- **Activity**: Return the listing below unchanged, but without pictures.

═════ Dataset records

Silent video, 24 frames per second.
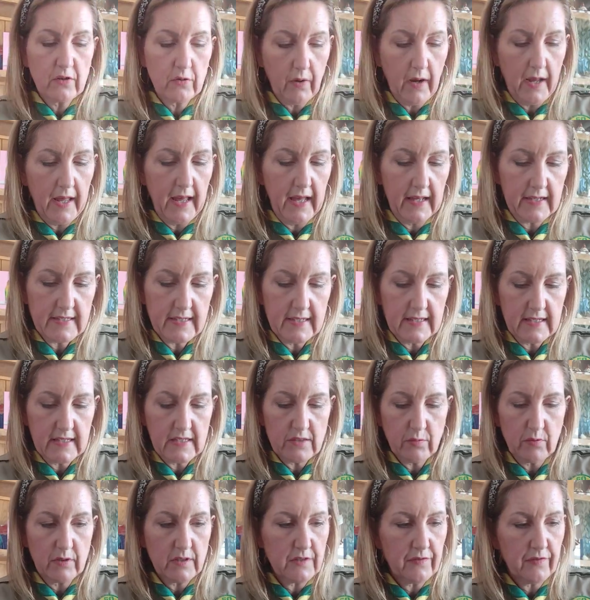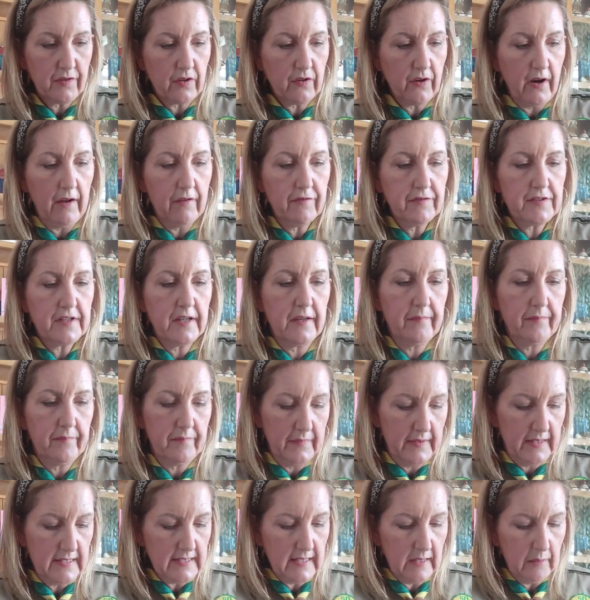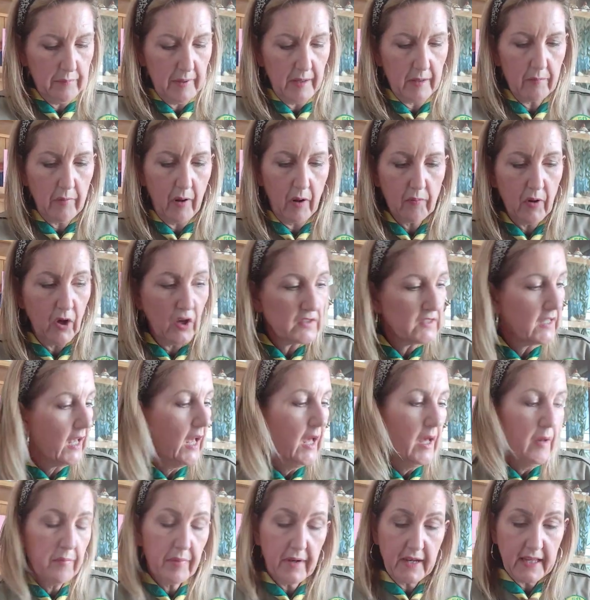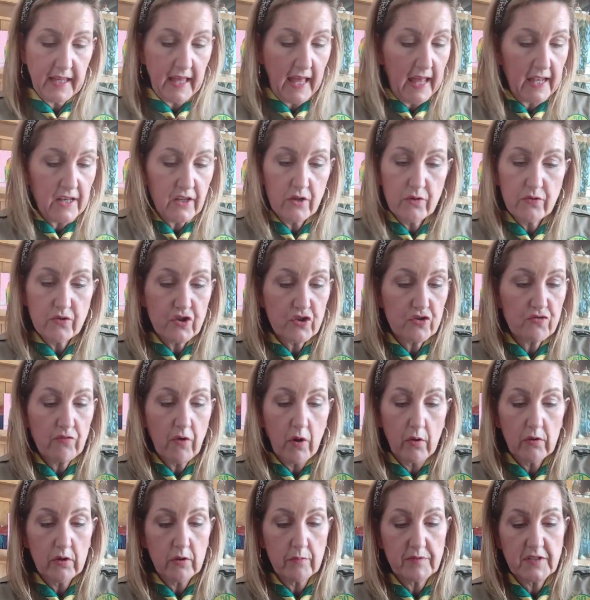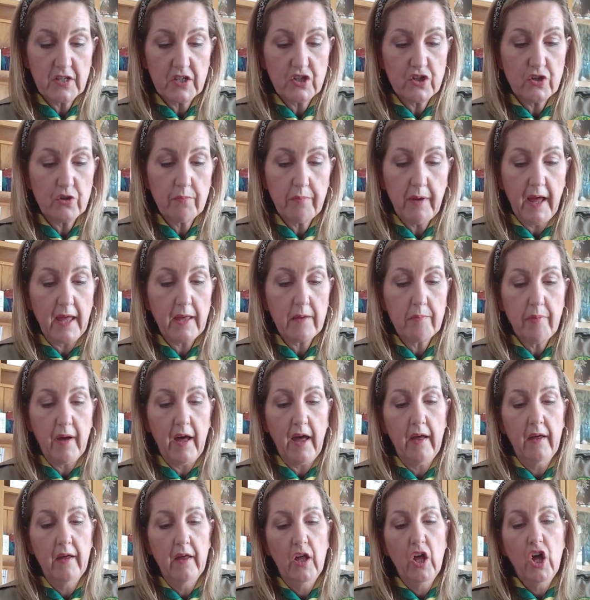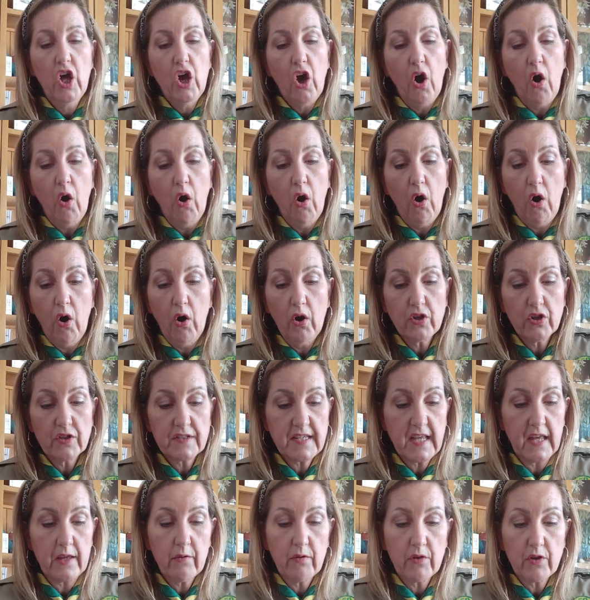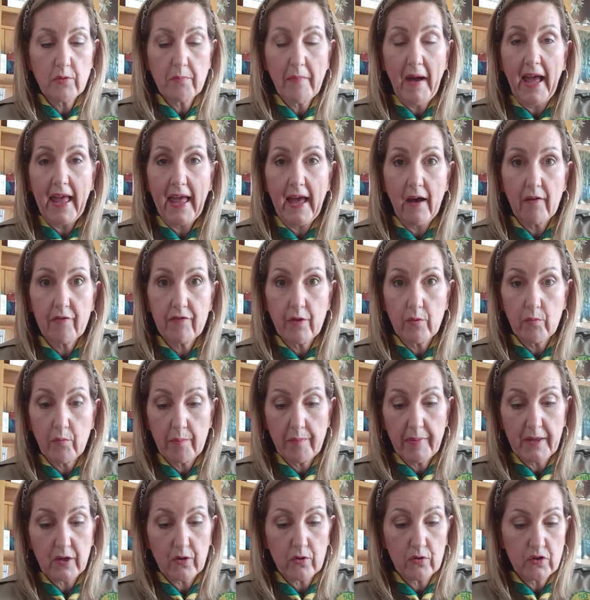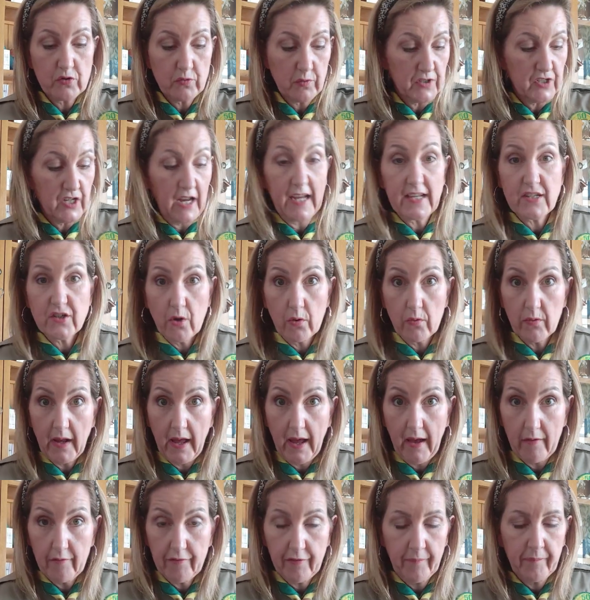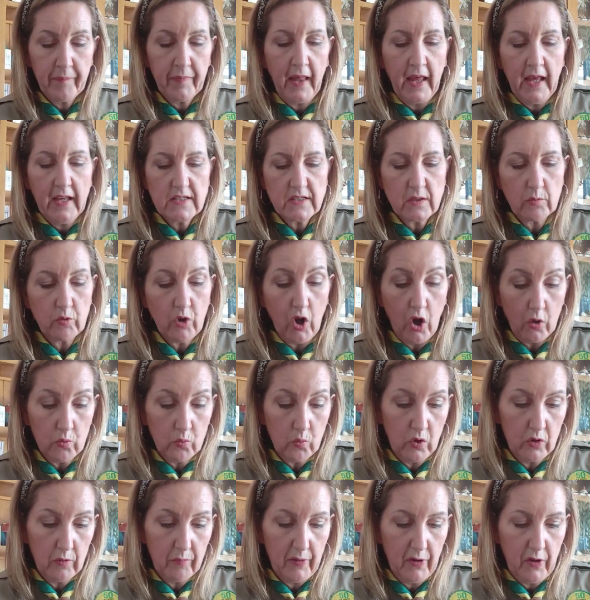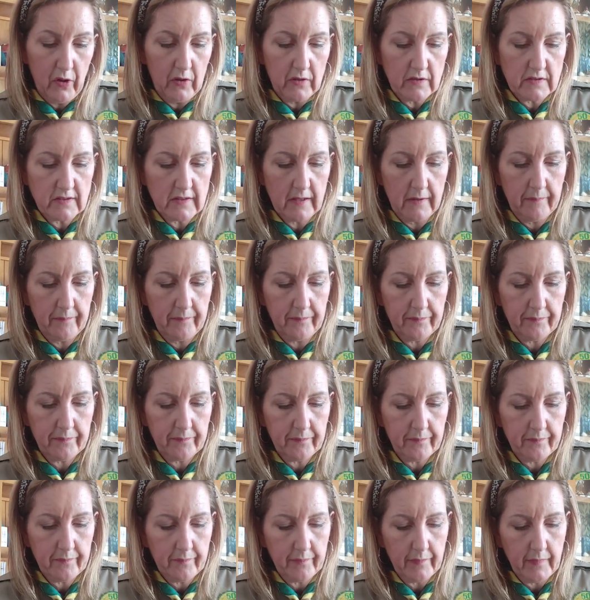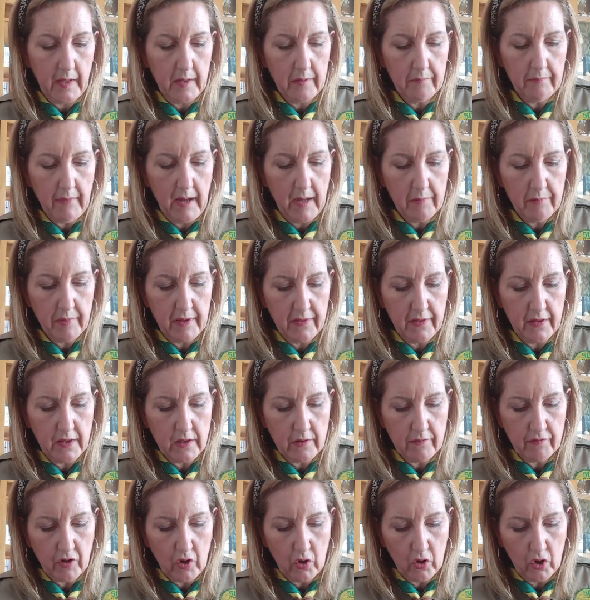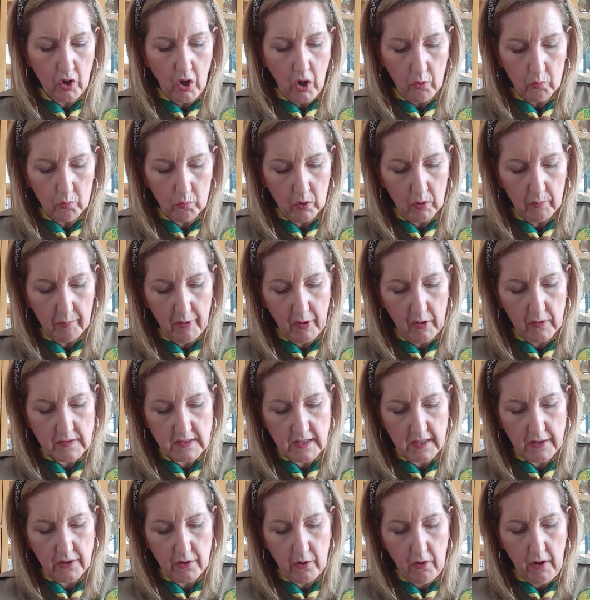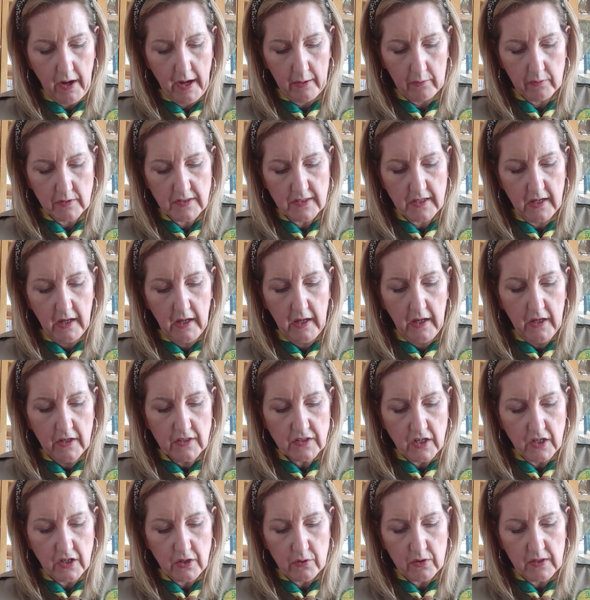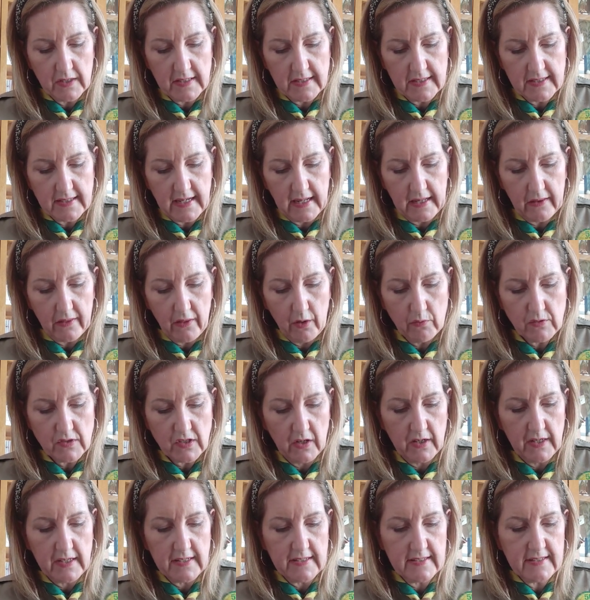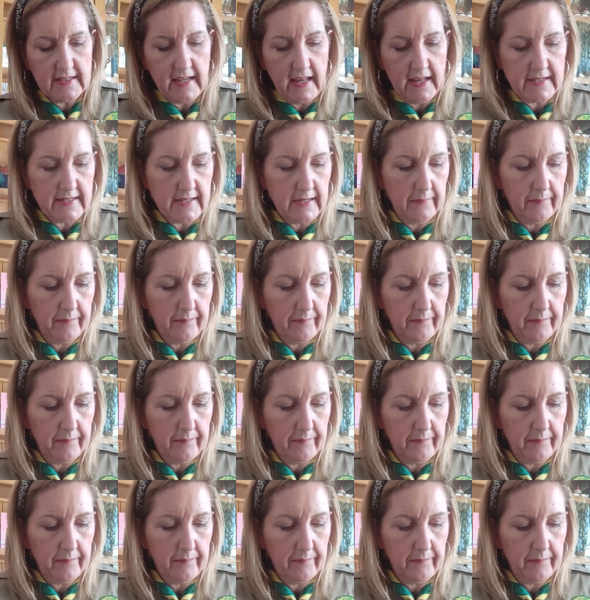Quite handy, these ones for craft, these little ping pong balls. But again, you just roll up tissue paper, or I'll tell you what you might have that would be good, which I don't have, some cotton wool balls. It might be that you've got cotton wool balls in your house, so you can stick those on instead.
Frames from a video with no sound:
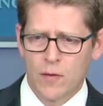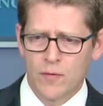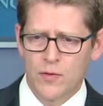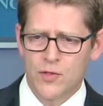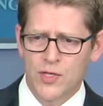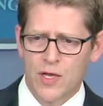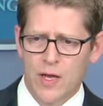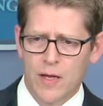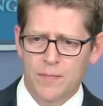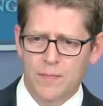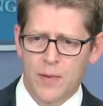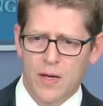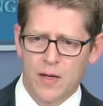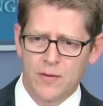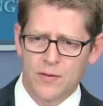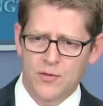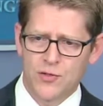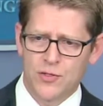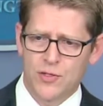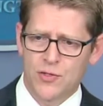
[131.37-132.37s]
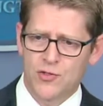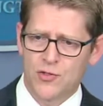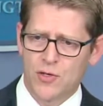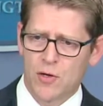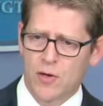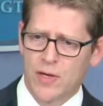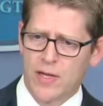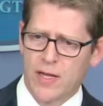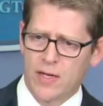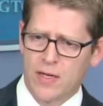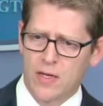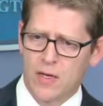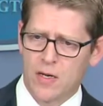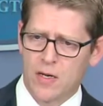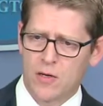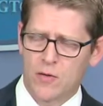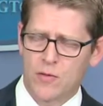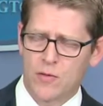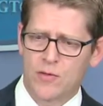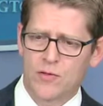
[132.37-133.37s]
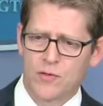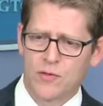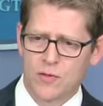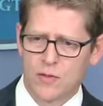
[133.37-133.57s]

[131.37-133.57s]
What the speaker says: with oversight by the judiciary and Congress,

══════════

- **Completed exercise**:
Silent video, 24 frames per second.
Quite handy, these ones for craft, these little ping pong balls. But again, you just roll up tissue paper, or I'll tell you what you might have that would be good, which I don't have, some cotton wool balls. It might be that you've got cotton wool balls in your house, so you can stick those on instead.
Frames from a video with no sound:
[131.37-132.37s]
[132.37-133.37s]
[133.37-133.57s]

[131.37-133.57s]
What the speaker says: with oversight by the judiciary and Congress,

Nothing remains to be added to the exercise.